(Exercise)
Your answer must restate each entry below word for word, with no pictures in it.
==== Material provided ====
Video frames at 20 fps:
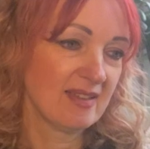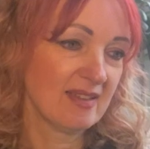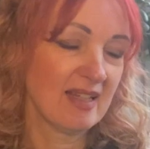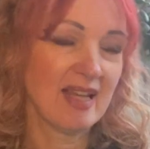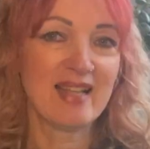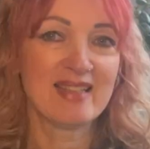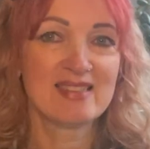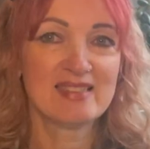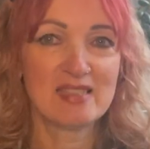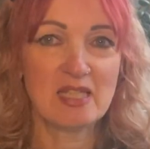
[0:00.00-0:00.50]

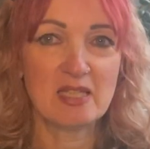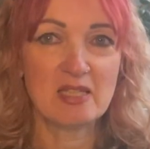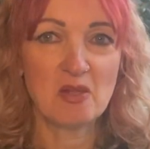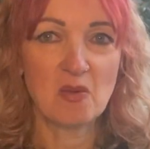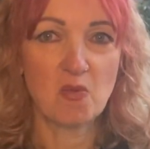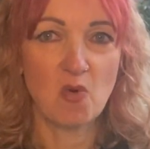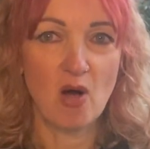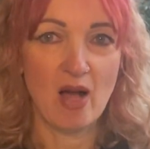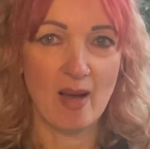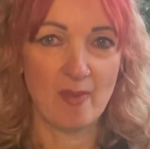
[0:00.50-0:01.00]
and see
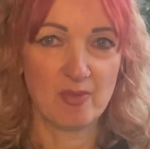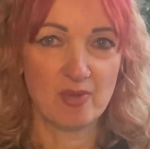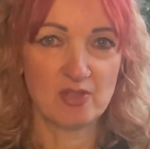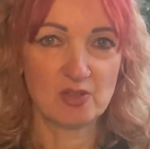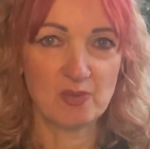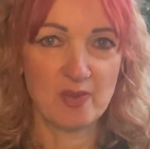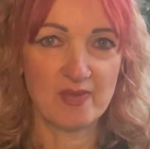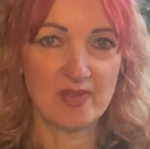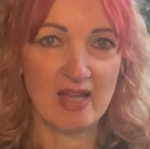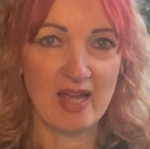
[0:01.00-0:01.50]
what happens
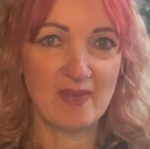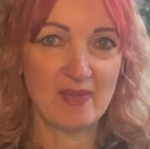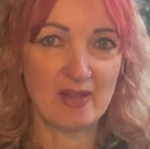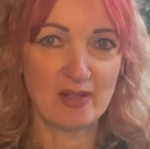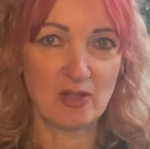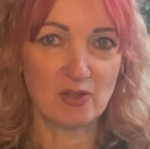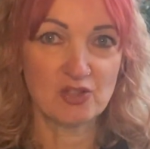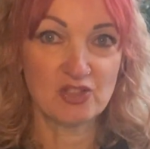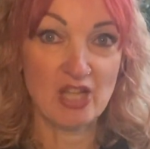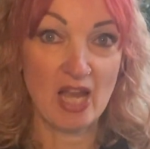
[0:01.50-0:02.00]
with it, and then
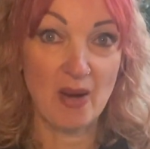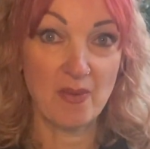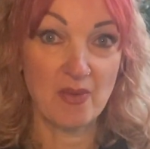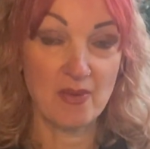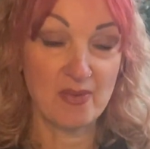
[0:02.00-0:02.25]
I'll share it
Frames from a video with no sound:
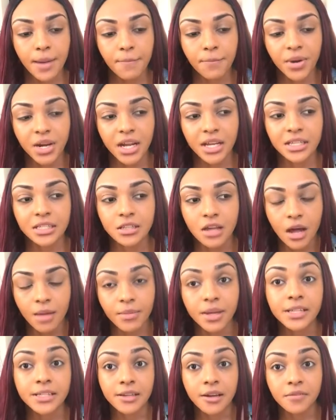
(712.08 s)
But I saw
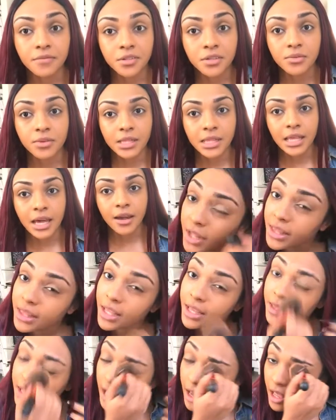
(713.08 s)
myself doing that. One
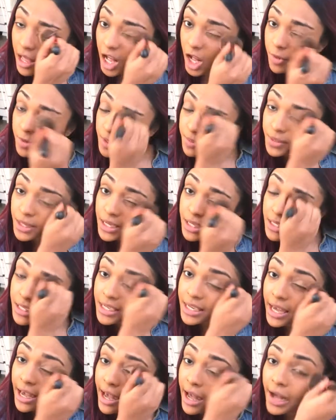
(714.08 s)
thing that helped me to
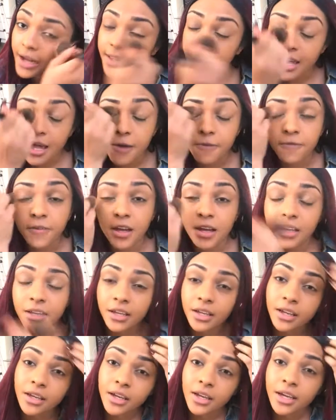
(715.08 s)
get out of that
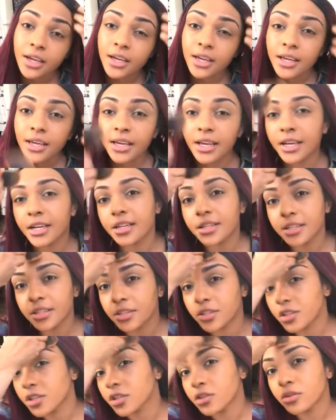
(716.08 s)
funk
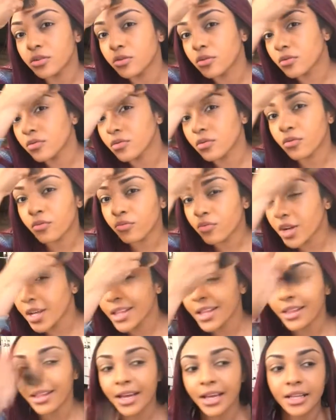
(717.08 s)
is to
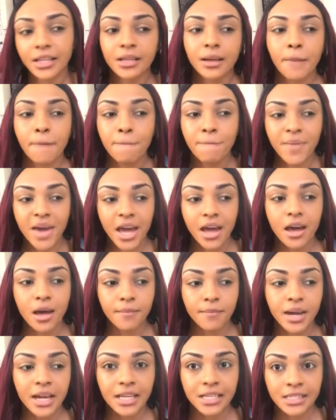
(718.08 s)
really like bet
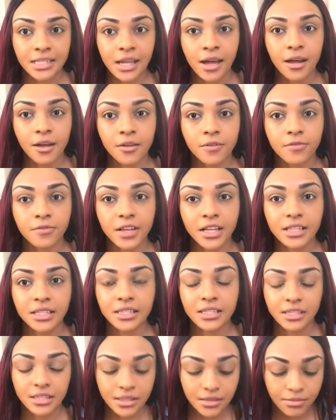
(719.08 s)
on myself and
====
(Exercise response)
Video frames at 20 fps:
[0:00.00-0:00.50]

[0:00.50-0:01.00]
and see
[0:01.00-0:01.50]
what happens
[0:01.50-0:02.00]
with it, and then
[0:02.00-0:02.25]
I'll share it
Frames from a video with no sound:
(712.08 s)
But I saw
(713.08 s)
myself doing that. One
(714.08 s)
thing that helped me to
(715.08 s)
get out of that
(716.08 s)
funk
(717.08 s)
is to
(718.08 s)
really like bet
(719.08 s)
on myself and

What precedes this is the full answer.